Sanofi has several other vaccines in the pipeline, including a late-stage combination shot for children that protects against six diseases. But the company is constantly fighting headwinds in the market that Watson refers to as the “Five A’s” of vaccine development: access, awareness, acceptance, availability, and activation.

In developing countries, access to standard vaccines like polio and diphtheria-tetanus-pertussis (DTP) has been one of the biggest challenges, Watson says, but not because vaccines are unaffordable. “Most children don’t get polio or DTP [vaccines], which cost 12 and 19 cents respectively,” Watson says. “So while some of the newer vaccines were quite expensive to begin with, actually bringing those prices down hasn’t solved the access problem to those one in five children who are not getting anything.”

To combat the access problem, Sanofi is pilot testing research programs in Mexico, Romania, and the African country of Gabon aimed at understanding why coverage gaps are occurring and then developing plans to address the issues. Last year, Watson says, the Mexican government took what it learned from the research and developed a plan to expand access to the flu vaccine. Vaccination rates have risen 60% there in the last year, he says.

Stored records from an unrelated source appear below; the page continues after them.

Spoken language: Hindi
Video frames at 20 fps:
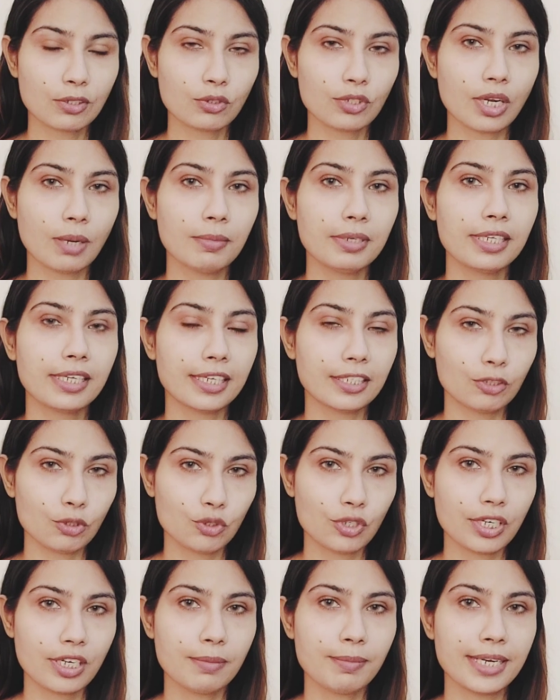को शामिल करें तो
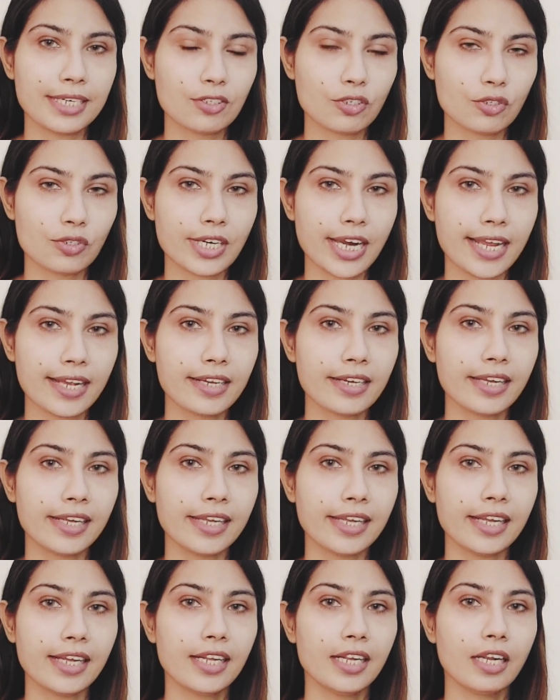छः मैचेस रह गए
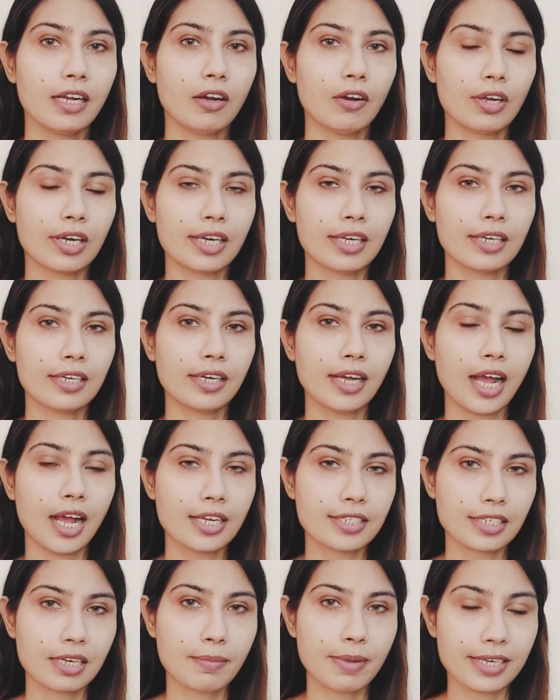हैं और
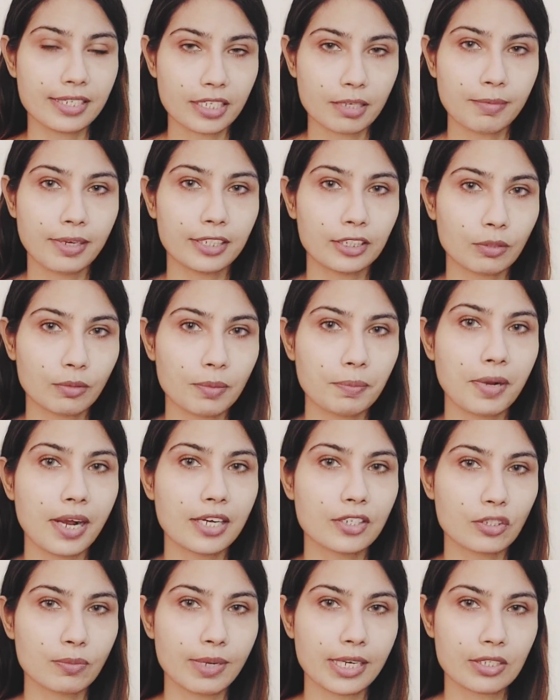आज के मैच के बाद फिर
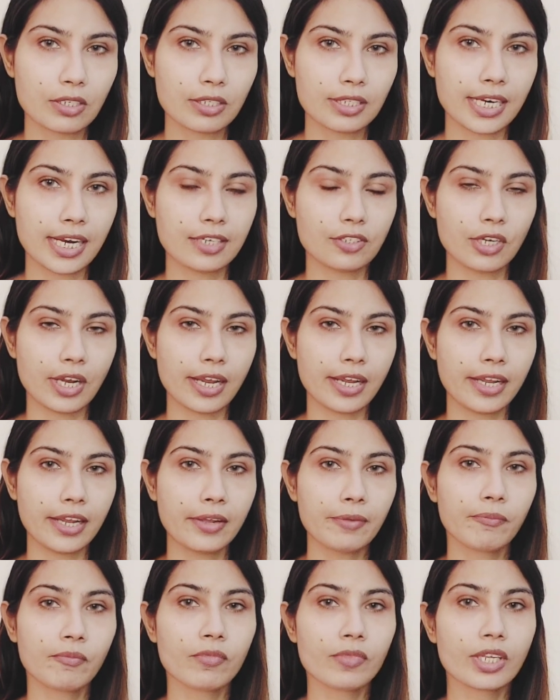पांच मैचेस रह
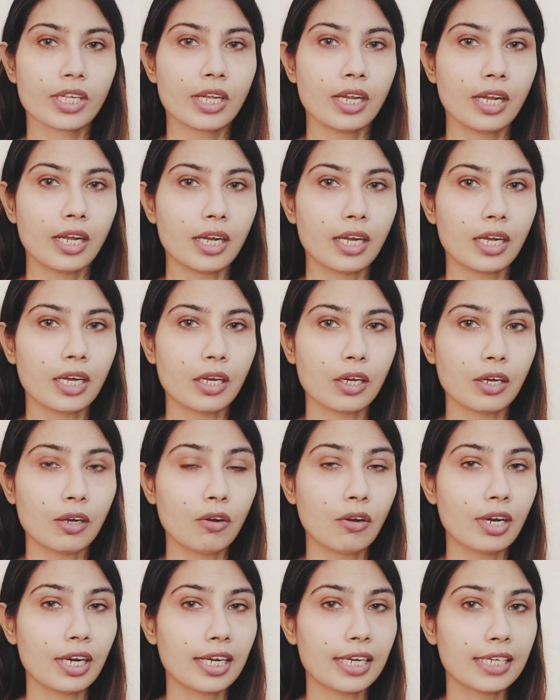जाएंगे
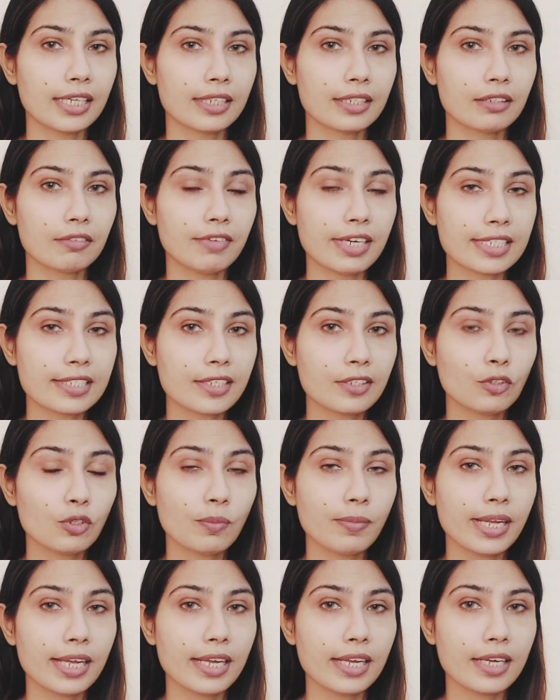और वैसे तो
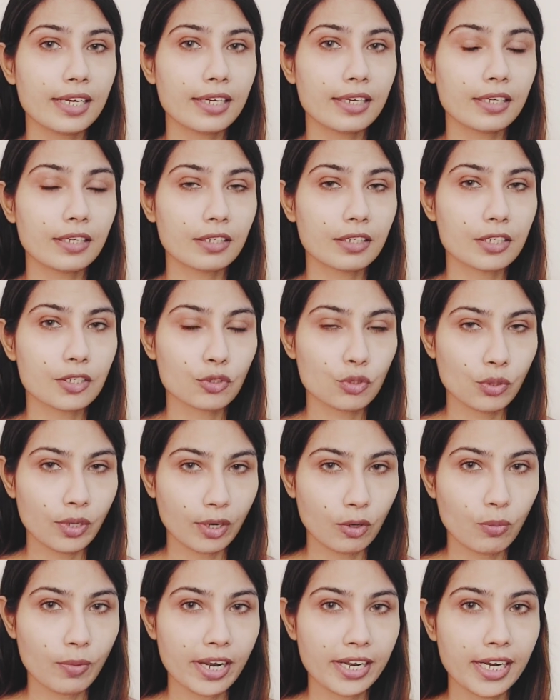मैं
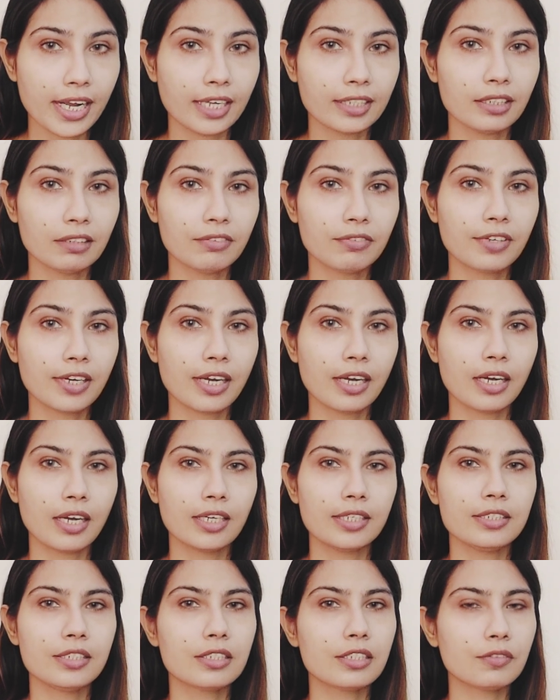सुलभ कुमार यादव का
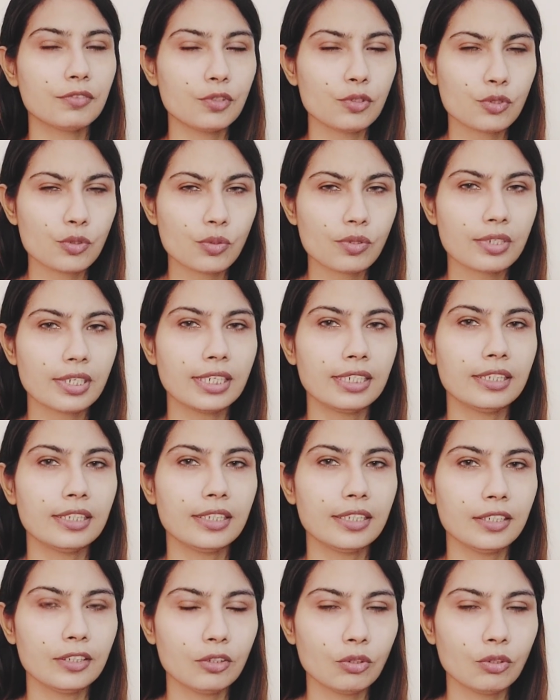इंटरव्यू सुन रही थी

As for access to the dengue vaccine, that’s where the flipped production model comes into play, Watson says. The company’s goal is to make the vaccine available in large quantities in the countries where the disease is endemic. He expects Sanofi will still see a significant return on its investment—just not in the same way vaccines makers did in the past. “Rather than taking the old-fashioned route, which was to start with a smaller volume of higher-priced vaccines, we’re going for much higher volume initially,” Watson says. “It’s a much bigger risk, but for everybody’s benefit, we need to do it.”